The data that follows must be transcribed in full and exactly, minus the pictures.

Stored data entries
--------------------------------
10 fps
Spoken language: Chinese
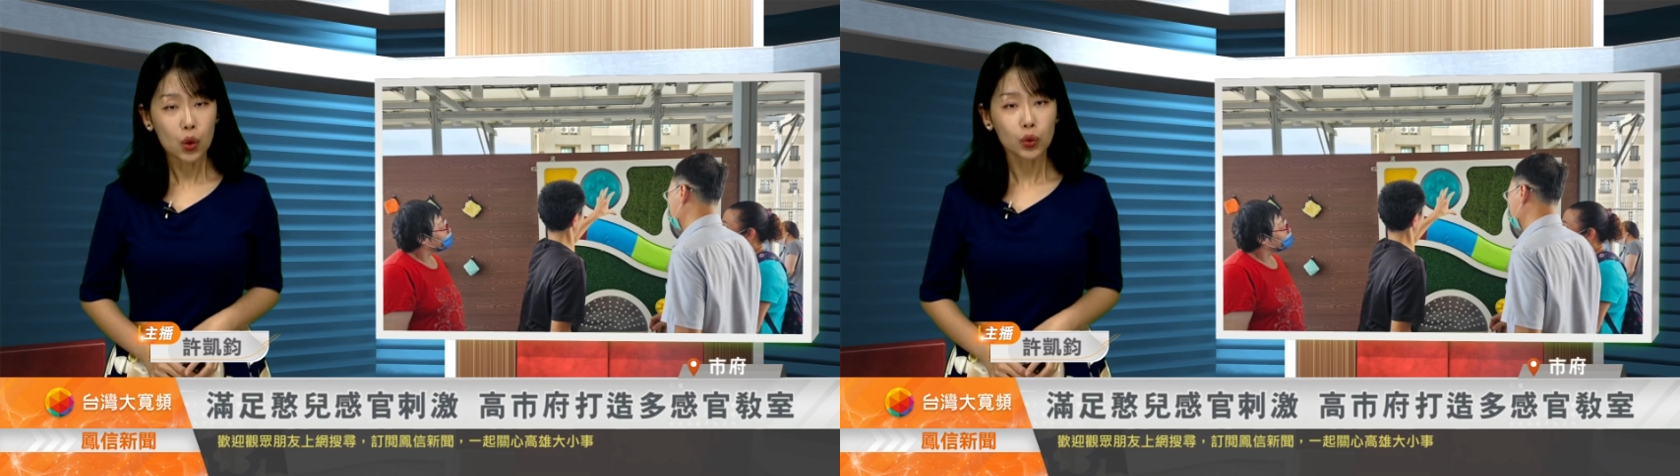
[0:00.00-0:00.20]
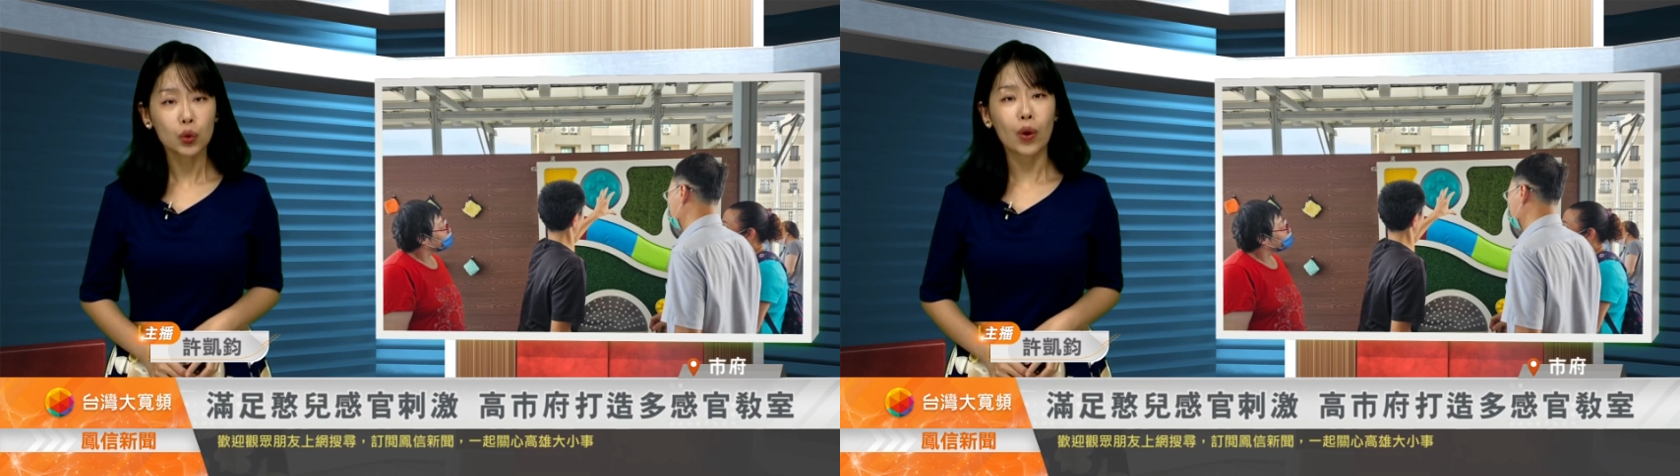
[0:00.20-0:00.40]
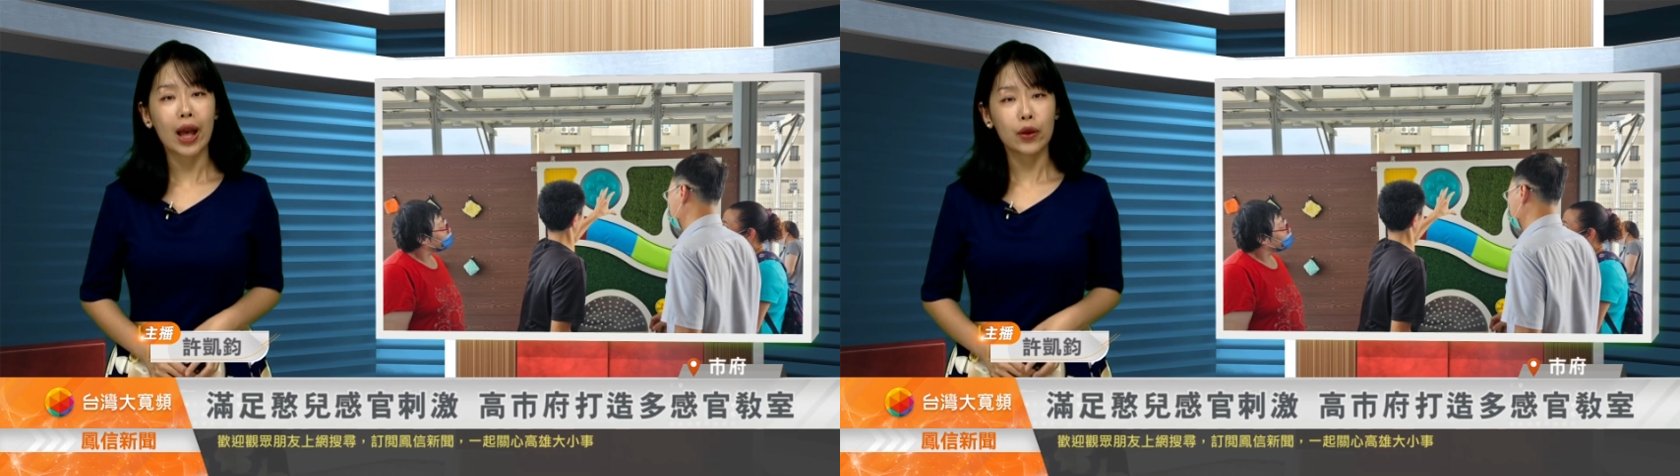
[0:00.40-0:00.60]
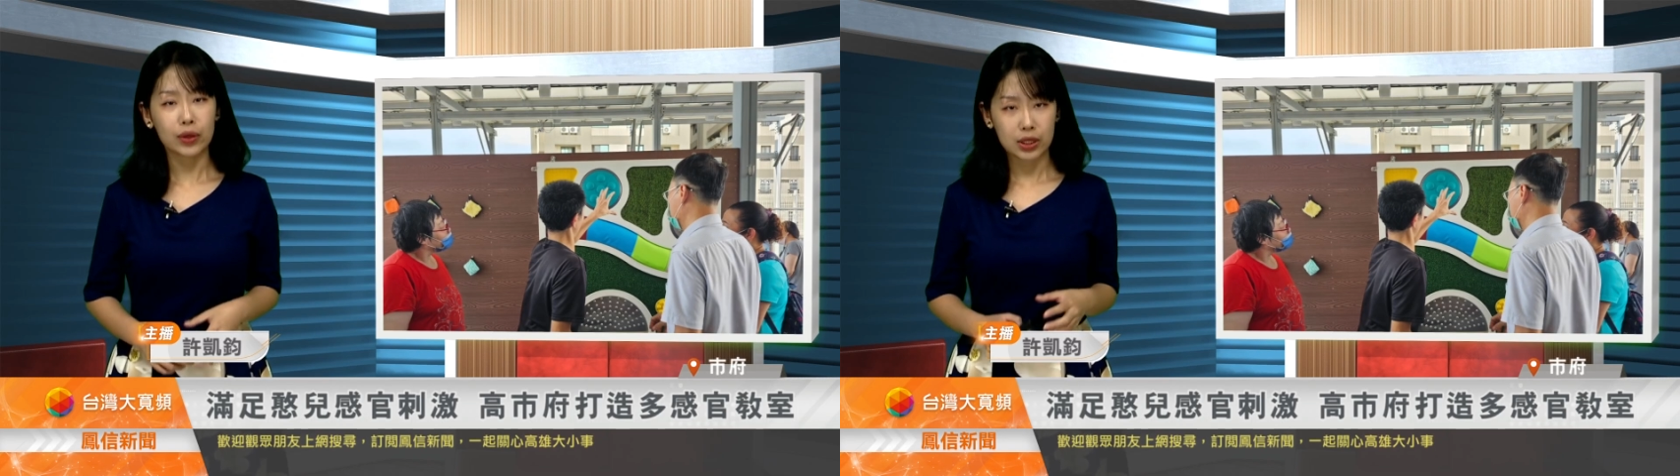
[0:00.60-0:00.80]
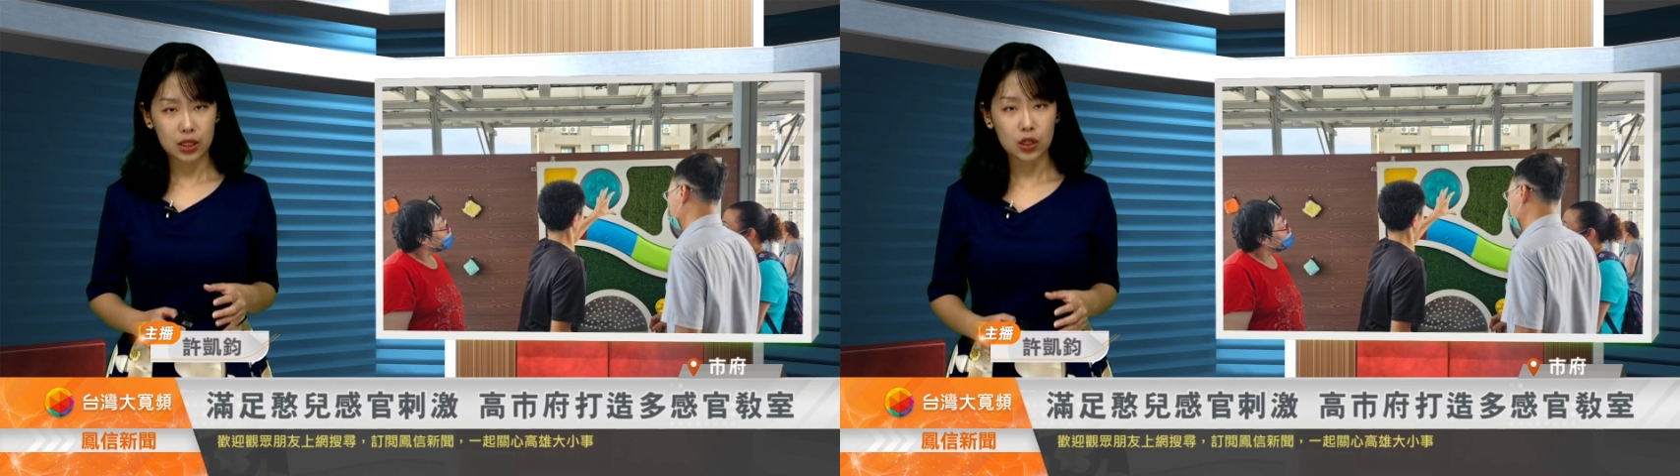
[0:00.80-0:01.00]
重度还
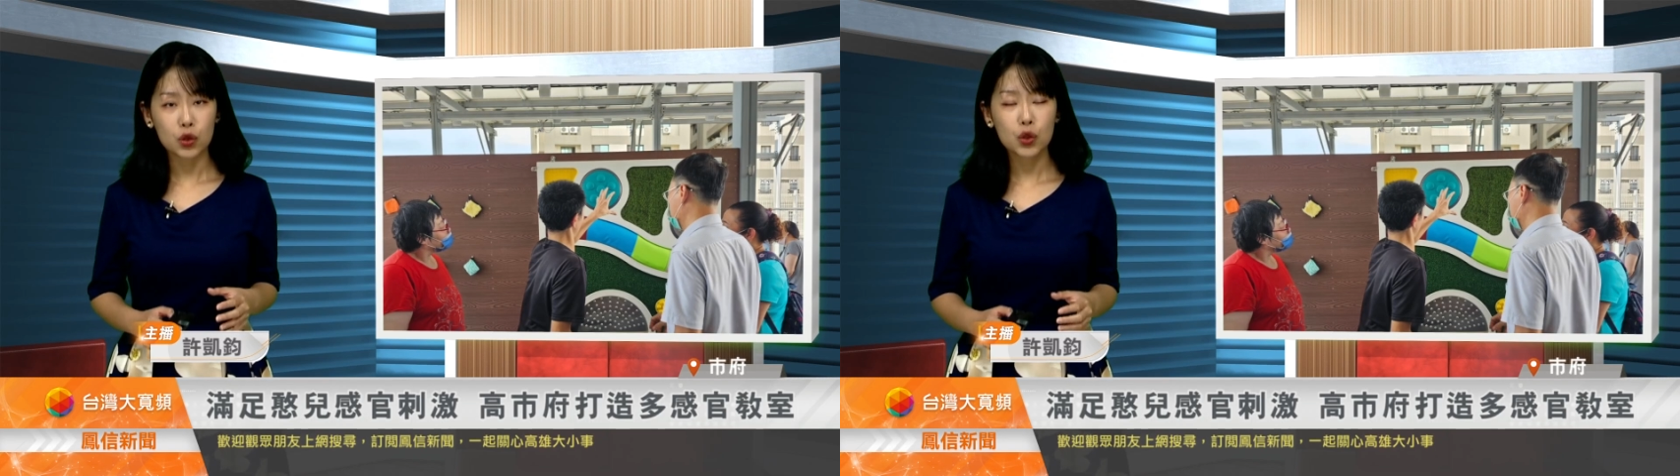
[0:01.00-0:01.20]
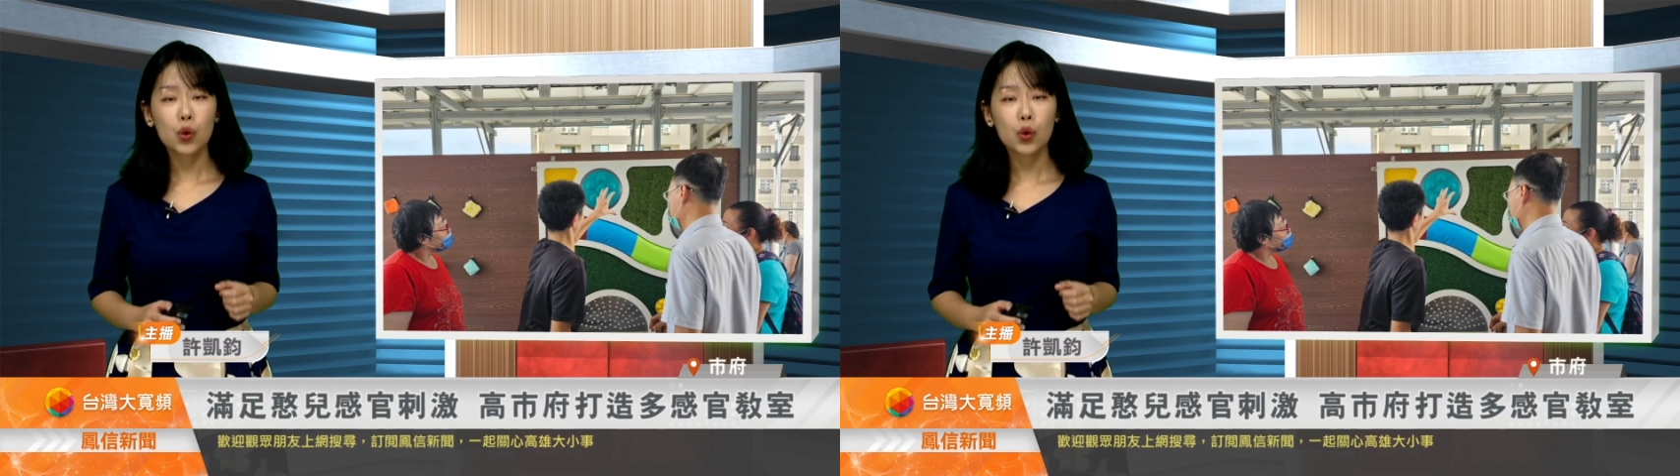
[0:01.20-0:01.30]
有极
--------------------------------
• [Task output]
10 fps
Spoken language: Chinese
[0:00.00-0:00.20]
[0:00.20-0:00.40]
[0:00.40-0:00.60]
[0:00.60-0:00.80]
[0:00.80-0:01.00]
重度还
[0:01.00-0:01.20]
[0:01.20-0:01.30]
有极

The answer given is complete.